Benchmarking inference providers

Although there are a small handful of open-source LLMs, there are a variety of inference providers that can host them for you, each with different cost, speed, and as we'll see below, accuracy trade-offs. And even if one provider excels at a certain model size, it may not be the best choice for another.

Key takeaways

It's very important to evaluate your specific use case against a variety of both models and providers to make an informed decision about which to use.
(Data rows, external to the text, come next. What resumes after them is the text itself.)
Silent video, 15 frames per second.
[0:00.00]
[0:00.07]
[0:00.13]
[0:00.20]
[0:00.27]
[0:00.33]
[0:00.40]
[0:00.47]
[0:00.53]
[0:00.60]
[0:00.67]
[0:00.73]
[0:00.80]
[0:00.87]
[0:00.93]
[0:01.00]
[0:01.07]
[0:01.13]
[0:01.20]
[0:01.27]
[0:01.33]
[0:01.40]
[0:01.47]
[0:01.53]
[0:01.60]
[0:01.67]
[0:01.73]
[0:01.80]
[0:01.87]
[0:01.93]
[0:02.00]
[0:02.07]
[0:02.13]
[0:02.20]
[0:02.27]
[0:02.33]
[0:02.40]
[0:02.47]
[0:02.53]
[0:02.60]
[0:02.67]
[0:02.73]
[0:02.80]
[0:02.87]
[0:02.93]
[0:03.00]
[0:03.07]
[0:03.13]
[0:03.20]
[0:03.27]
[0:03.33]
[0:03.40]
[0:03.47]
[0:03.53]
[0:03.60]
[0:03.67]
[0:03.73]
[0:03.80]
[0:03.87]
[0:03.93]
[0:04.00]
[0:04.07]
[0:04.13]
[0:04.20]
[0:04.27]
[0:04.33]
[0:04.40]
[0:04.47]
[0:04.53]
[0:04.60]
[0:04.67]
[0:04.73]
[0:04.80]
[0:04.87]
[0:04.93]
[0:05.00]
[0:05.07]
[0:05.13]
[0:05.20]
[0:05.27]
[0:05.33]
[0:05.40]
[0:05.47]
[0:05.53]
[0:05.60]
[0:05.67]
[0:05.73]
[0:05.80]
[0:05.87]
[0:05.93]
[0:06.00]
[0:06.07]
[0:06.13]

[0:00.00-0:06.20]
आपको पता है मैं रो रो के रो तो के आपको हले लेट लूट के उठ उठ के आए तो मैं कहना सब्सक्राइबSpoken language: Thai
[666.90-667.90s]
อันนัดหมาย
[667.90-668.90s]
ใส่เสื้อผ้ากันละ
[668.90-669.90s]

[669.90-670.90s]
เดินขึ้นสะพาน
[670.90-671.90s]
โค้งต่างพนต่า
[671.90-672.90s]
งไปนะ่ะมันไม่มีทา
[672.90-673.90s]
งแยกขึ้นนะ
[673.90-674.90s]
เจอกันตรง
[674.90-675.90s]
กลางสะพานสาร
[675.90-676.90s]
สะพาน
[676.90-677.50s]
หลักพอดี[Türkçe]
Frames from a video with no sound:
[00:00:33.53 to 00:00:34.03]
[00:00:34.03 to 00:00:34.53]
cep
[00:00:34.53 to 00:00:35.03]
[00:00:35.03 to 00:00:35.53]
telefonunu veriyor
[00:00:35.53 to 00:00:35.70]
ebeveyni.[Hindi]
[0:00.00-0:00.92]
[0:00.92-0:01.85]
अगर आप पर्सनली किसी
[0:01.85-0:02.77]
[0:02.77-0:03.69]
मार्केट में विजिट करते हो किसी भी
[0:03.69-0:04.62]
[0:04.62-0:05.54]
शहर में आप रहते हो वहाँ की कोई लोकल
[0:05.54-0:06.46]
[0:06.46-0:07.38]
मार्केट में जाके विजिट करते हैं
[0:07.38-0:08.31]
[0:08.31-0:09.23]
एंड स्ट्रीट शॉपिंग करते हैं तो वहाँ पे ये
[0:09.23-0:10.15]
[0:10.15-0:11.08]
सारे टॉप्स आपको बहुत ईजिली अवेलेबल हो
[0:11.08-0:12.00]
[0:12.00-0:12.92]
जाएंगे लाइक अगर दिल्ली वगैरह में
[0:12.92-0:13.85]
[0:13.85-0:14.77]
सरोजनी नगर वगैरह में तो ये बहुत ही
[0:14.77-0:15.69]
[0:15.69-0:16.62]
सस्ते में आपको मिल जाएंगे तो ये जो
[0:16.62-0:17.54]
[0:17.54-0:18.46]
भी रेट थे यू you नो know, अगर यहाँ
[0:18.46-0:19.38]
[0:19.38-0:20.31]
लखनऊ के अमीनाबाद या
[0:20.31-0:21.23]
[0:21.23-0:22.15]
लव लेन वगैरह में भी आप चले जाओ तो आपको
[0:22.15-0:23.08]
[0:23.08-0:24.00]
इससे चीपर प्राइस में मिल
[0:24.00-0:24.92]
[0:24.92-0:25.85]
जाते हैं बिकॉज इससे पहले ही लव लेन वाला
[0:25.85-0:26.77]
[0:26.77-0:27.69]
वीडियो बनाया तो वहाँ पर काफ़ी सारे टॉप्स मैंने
What I learned is that the results are pretty unpredictable and vary across both provider and model size. Just because one provider has a good 8b model, doesn't mean that its 405b is fast or accurate.

Here are some things that surprised me:

  • 8b models are consistently fast, but have high variance in accuracy
  • One provider is fastest for 8b and 70b, yet slowest for 405b
  • The best provider is different across the two benchmarks we ran

Hopefully this analysis will help you create your own benchmarks and make an informed decision about which provider to use.

Setup

Before you get started, make sure you have a Braintrust account and API keys for all the providers you want to test. Here, we're testing Together, Fireworks, and Lepton, although Braintrust supports several others (including Azure, Bedrock, Groq, and more).

Make sure to plug each provider's API key into your Braintrust account's AI secrets configuration and acquire a BRAINTRUST_API_KEY.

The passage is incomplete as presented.